Firmware is software designed to control hardware devices ranging from routers to Internet-connected door locks to baby monitors to personal assistants. And importantly, the Wi-Fi router—long considered a connectivity hub for laptops and phones—has become the home connection point for the so-called Internet of Things.

As Internet-connected devices have proliferated, security experts have stepped up pressure on vendors to improve IoT security. Yet even today’s most secure devices are regularly connecting with routers, which CITL finds not only are generally lacking standard protections but have become progressively less secure.

Renowned network security expert Peiter “Mudge” Zatko, who co-founded CITL and serves as chairman of its board, said at the end of the presentation that his organization’s research needs to be taken seriously not just by home consumers but by “anybody who is acquiring for an organization or agency or business” because it’s based on “actual data,” not just on “what feels secure.”
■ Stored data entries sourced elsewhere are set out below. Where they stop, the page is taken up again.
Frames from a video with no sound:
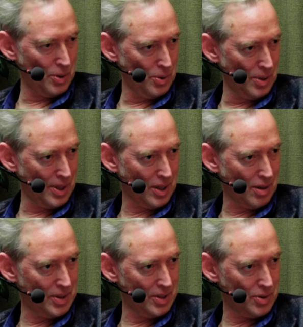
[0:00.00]
during the
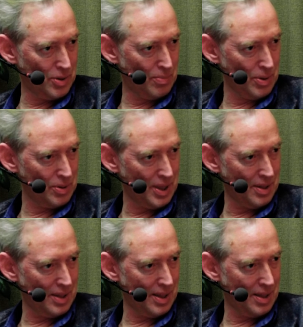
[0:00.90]
communist rule, because
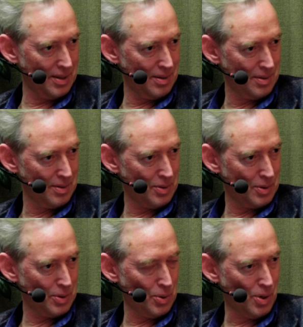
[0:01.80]
then they
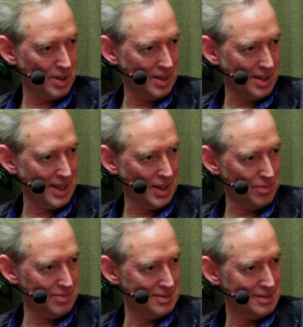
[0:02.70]
talked in a kind
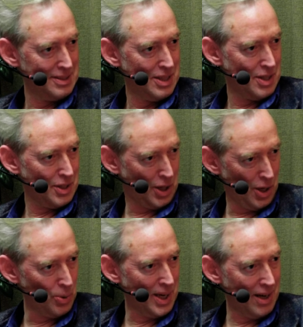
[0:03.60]
of
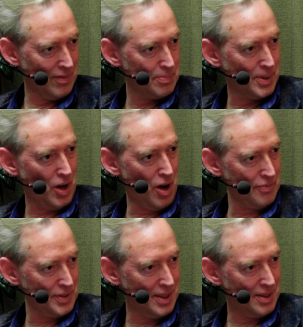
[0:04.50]
code language. But
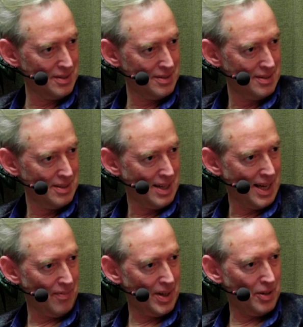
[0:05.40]
after,
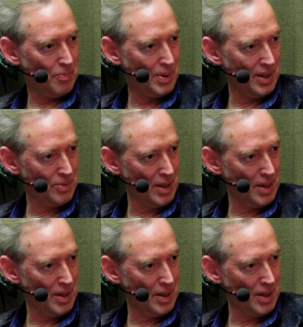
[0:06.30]
and when this big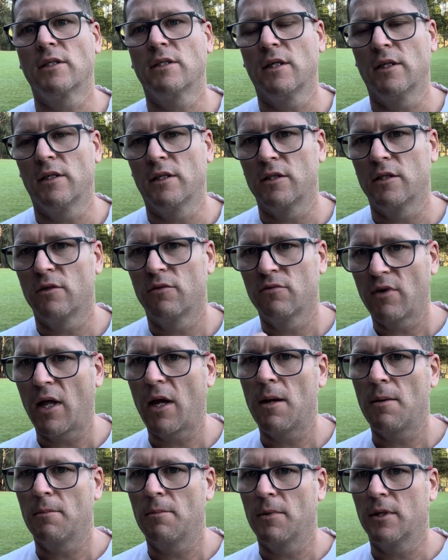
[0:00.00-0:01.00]
and the
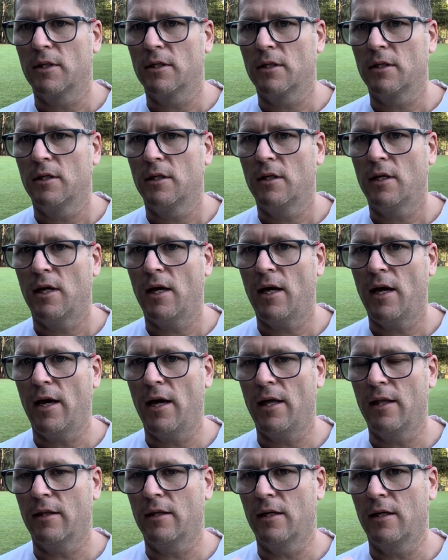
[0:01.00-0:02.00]
development
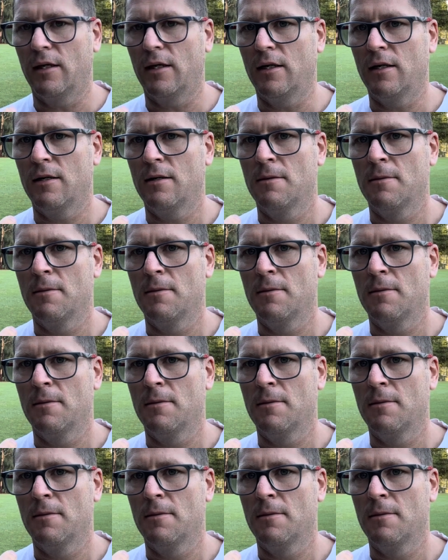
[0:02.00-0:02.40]
and theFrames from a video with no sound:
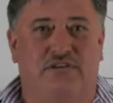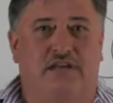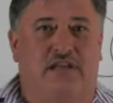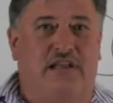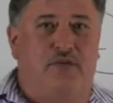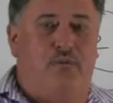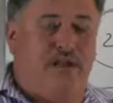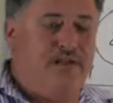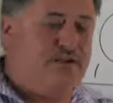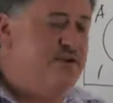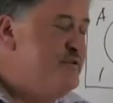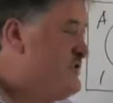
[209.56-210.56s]
And I
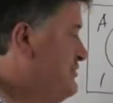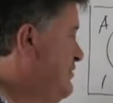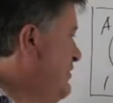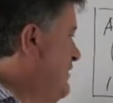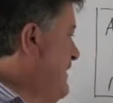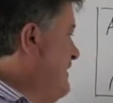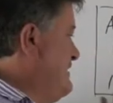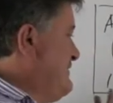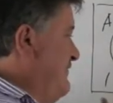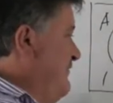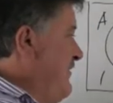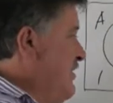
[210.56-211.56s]
want you to look at
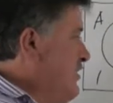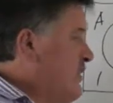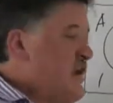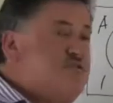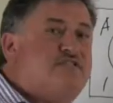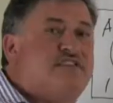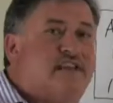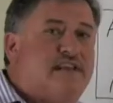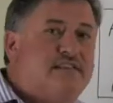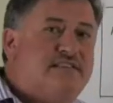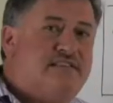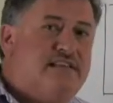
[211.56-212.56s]
this very closely
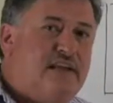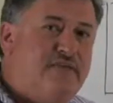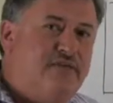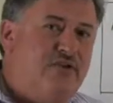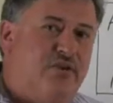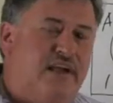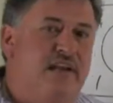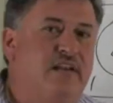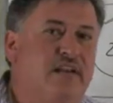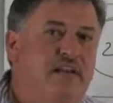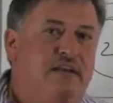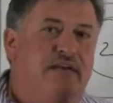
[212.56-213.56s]
and see if you
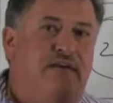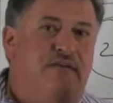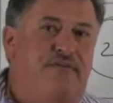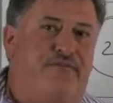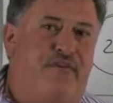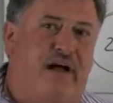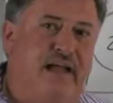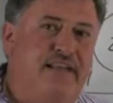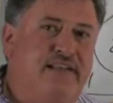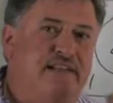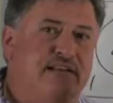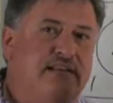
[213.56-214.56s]
can
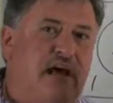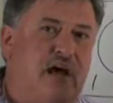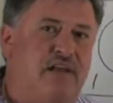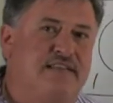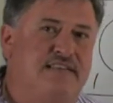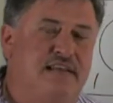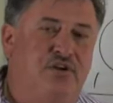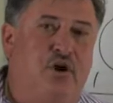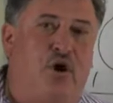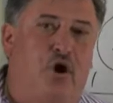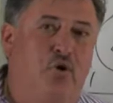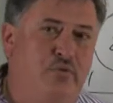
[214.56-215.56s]
find an answer in
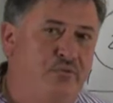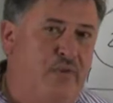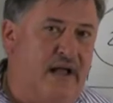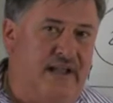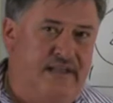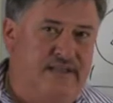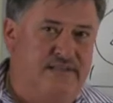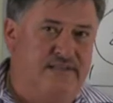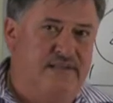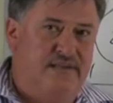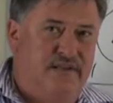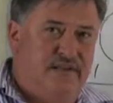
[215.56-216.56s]
your own mind
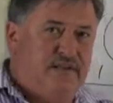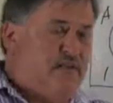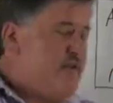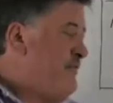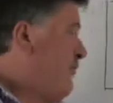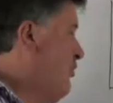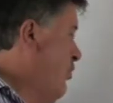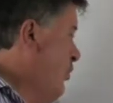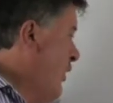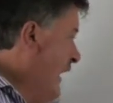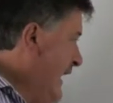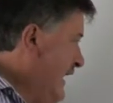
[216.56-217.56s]
for
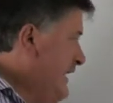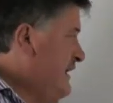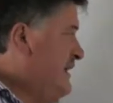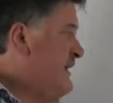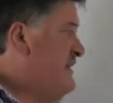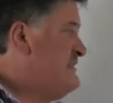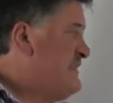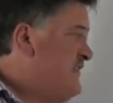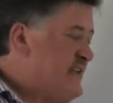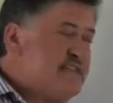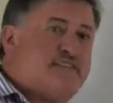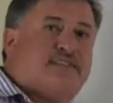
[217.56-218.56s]
why is
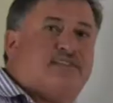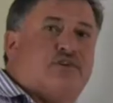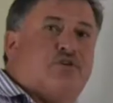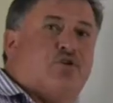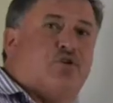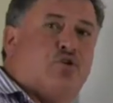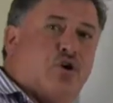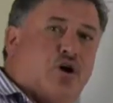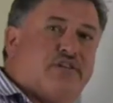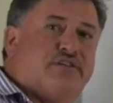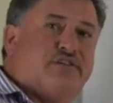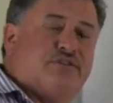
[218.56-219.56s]
this
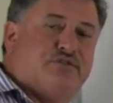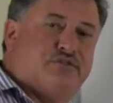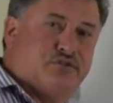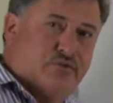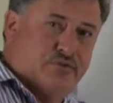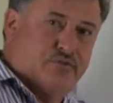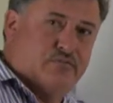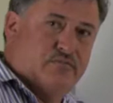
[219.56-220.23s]
not true.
This radar chart compares which top-rated routers have implemented which common security techniques. Slide courtesy CITL.

“There is a dearth of quantified data in [the cybersecurity] community,” he said. “There’s a lot of low-hanging fruit. What we’re finding is that when we do look for the actual data underneath, the advice and groupthink is wrong.”

Because of vulnerabilities introduced into Linux MIPS in 2016, Thompson said, the architecture has become less secure by default and harder to secure.

“Now we have a generic DEP and ASLR bypass in every single Linux user space process on Linux MIPS,” Thompson said. “Linux MIPS has been missing fundamental hardening features for its entire lifetime, and with 2016 in 4.8 and above, it got worse. There’s just no safe version of Linux MIPS.”

One router CITL recently tested, the Linksys WRT32X, outperformed others on the security front because more of its software components include more standard security features, such as RELRO and DEP. It also uses the ARM architecture instead of MIPS, but it is still lacking in security basics such as ASLR and fortified source code, Carstens says.

“Once an attacker has an exploit, they’ve pwned it,” he says.